Ambassador Patrick Theros, Strategic Adviser, Gulf International Forum
OPEC’s decision to increase production won’t have a major impact on oil markets
“OPEC’s decision to accelerate increases in production until August, rather than September, suggests a last-minute decision to accommodate Russian pleas ahead of the June 2nd OPEC+ meeting to effectively “free” it from its quota — much like already exempt members such as Venezuela, Iran, and Libya —recognising its inability to commit to allowed levels (it produced 9.14 Mb/d in April, well below its 10.43 Mb/d allowance). Some 120 kb/d additional crude will come from OPEC as a result of this new accelerated schedule in July, and another 235 kb/d in August, likely to be supplied by Saudi Arabia and the UAE. However, it might not make a major impact on markets due to other OPEC+ members’ continued underperformance and burgeoning demand triggered by a combination of reasons, not least of which is the EU’s stipulated 90% embargo on Russian supplies until the end of 2022. Moscow will want the deal to hold together to keep prices high enough for Washington and Brussels to reconsider sanctioning its oil, as OPEC can indeed be expected to respond to signals if prices continue pushing US$ 130/b. Russia’s interest in the deal also lies in its need to generate meaningful revenues from its depleting exports to Europe and limited flows to compensating markets such as Turkey, India, and China.”

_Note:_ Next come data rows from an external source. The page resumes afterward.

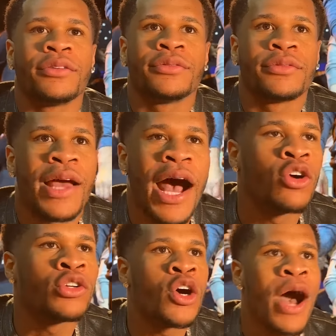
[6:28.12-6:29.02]
I
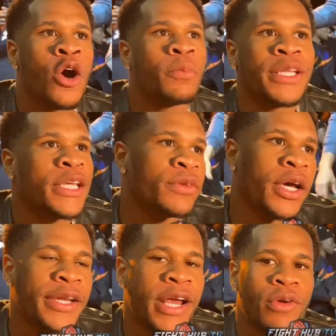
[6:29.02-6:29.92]
don't know. I don't believe
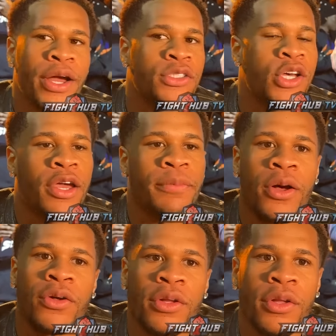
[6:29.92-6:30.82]
nothing that Ryan's talking about.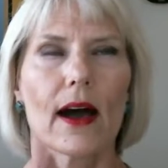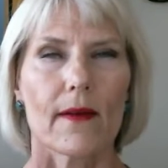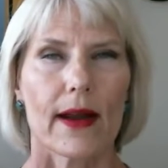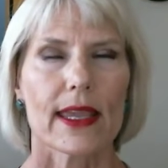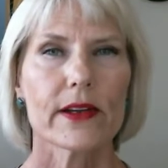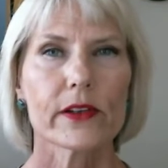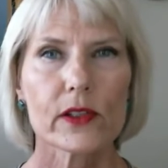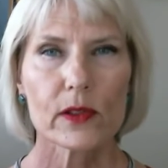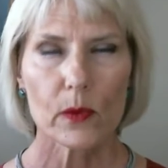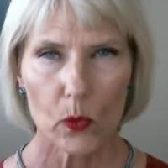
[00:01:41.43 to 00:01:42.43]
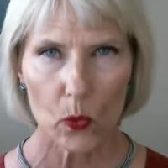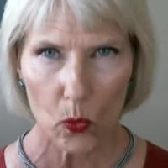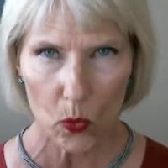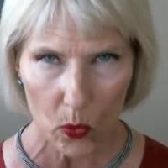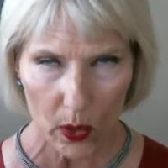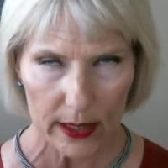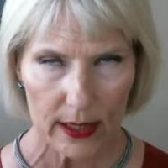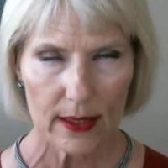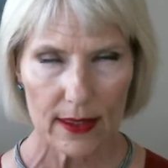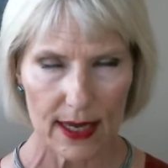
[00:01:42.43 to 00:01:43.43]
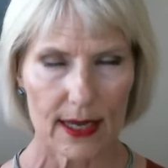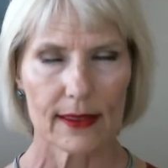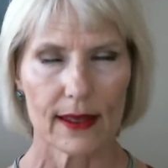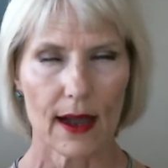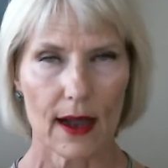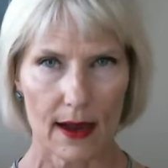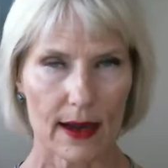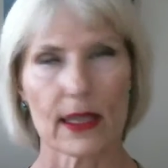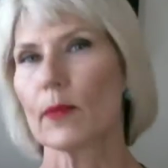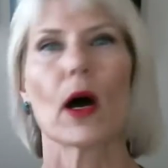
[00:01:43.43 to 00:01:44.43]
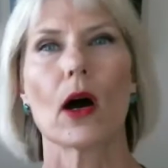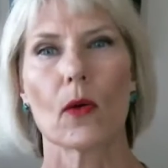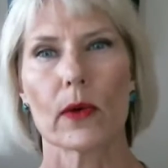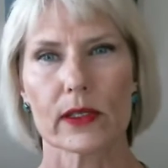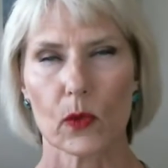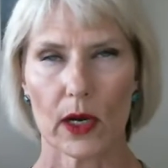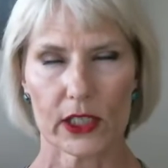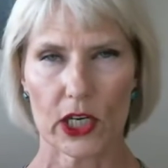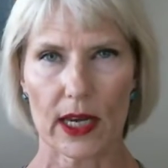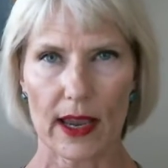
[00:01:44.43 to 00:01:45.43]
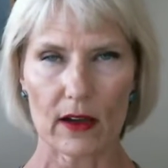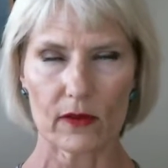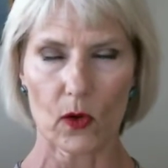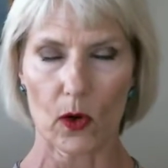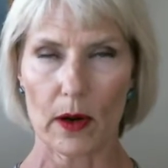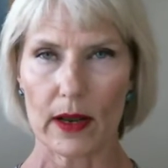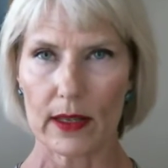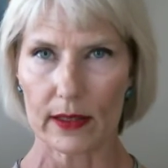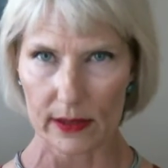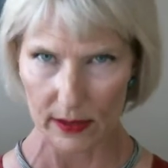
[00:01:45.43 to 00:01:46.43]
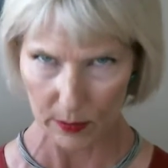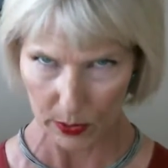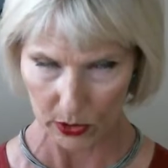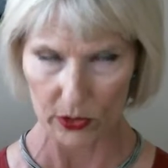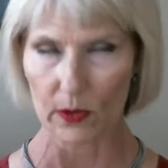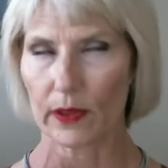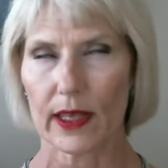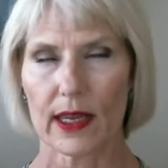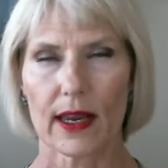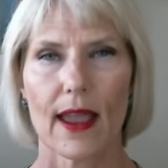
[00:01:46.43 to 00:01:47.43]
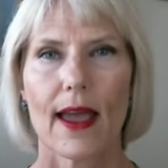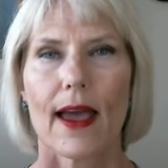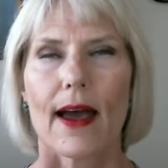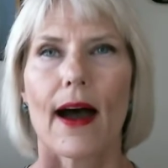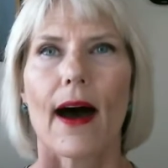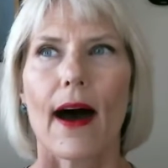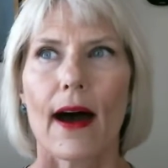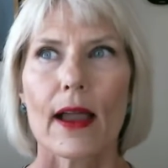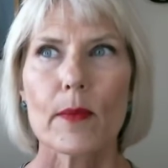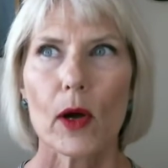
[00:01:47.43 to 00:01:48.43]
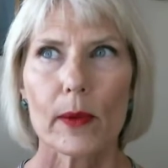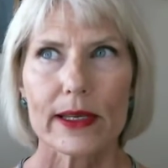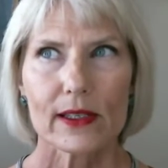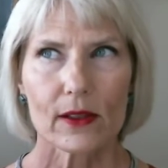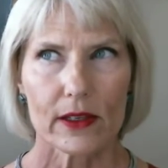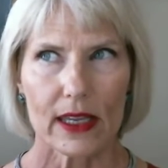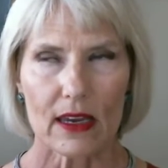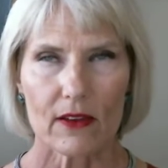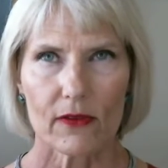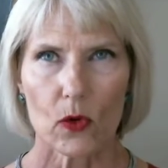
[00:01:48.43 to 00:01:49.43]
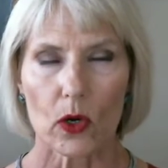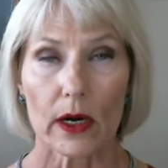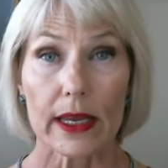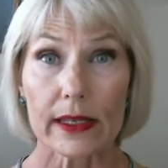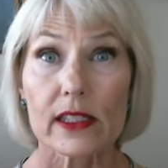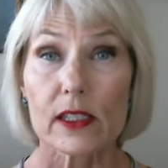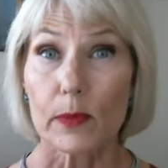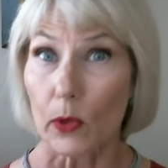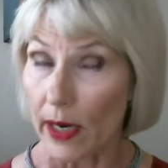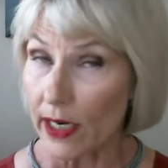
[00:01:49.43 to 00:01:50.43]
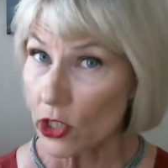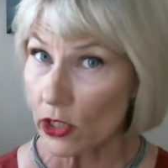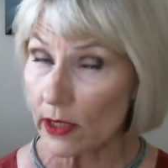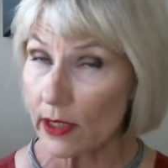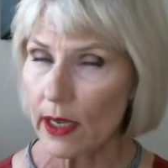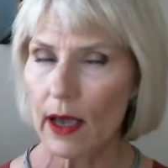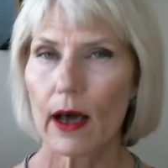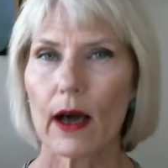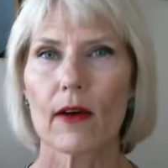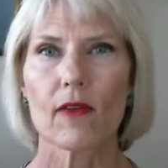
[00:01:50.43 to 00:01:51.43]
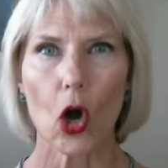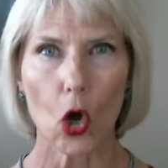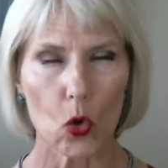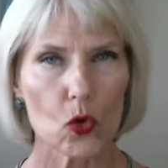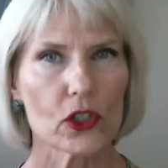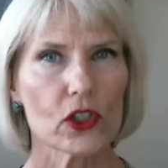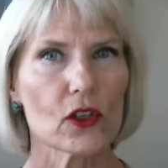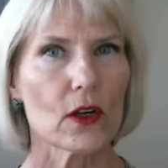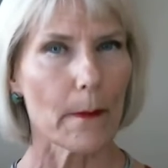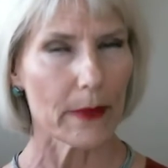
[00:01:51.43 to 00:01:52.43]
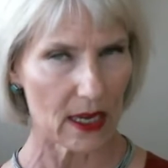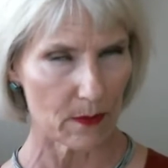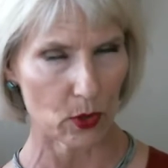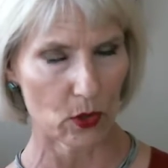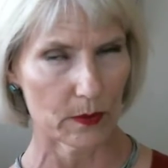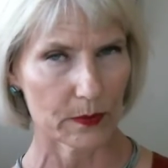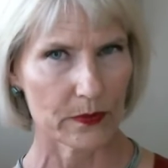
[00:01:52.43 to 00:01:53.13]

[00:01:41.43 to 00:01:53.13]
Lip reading: All right, here's one thing that I am always watching out for. This is a personal thing. I'm always looking for inspiration of older people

Maryam Salman, Consultant, Qamar Energy
Influencing Iran: Moscow’s trump card to secure a role in Gulf security
“The US’ withdrawal from the Middle East has strengthened GCC countries’ desire to create intraregional coalitions and to look for an external security provider. Russia might fit the bill, though the conflict in Ukraine throws this into question.
The GCC countries expect Moscow to influence Iran, limiting the dangers it poses. The possibilities of Moscow’s influence on Tehran remain limited, though Russia is trying to show GCC countries its ability to influence the implementation of the Iran Nuclear Deal. The resumption of the JCPOA as a whole is in the interests of all Gulf countries, including Iran. This is also important for Russia since it considers ensuring security in the Gulf a key regional goal. By expanding the dialogue between Iran and the GCC countries Moscow would be seen as an active participant in strengthening the region’s security; hence why Russia is actively promoting its proposals for the creation of a new collective security system in the Gulf”.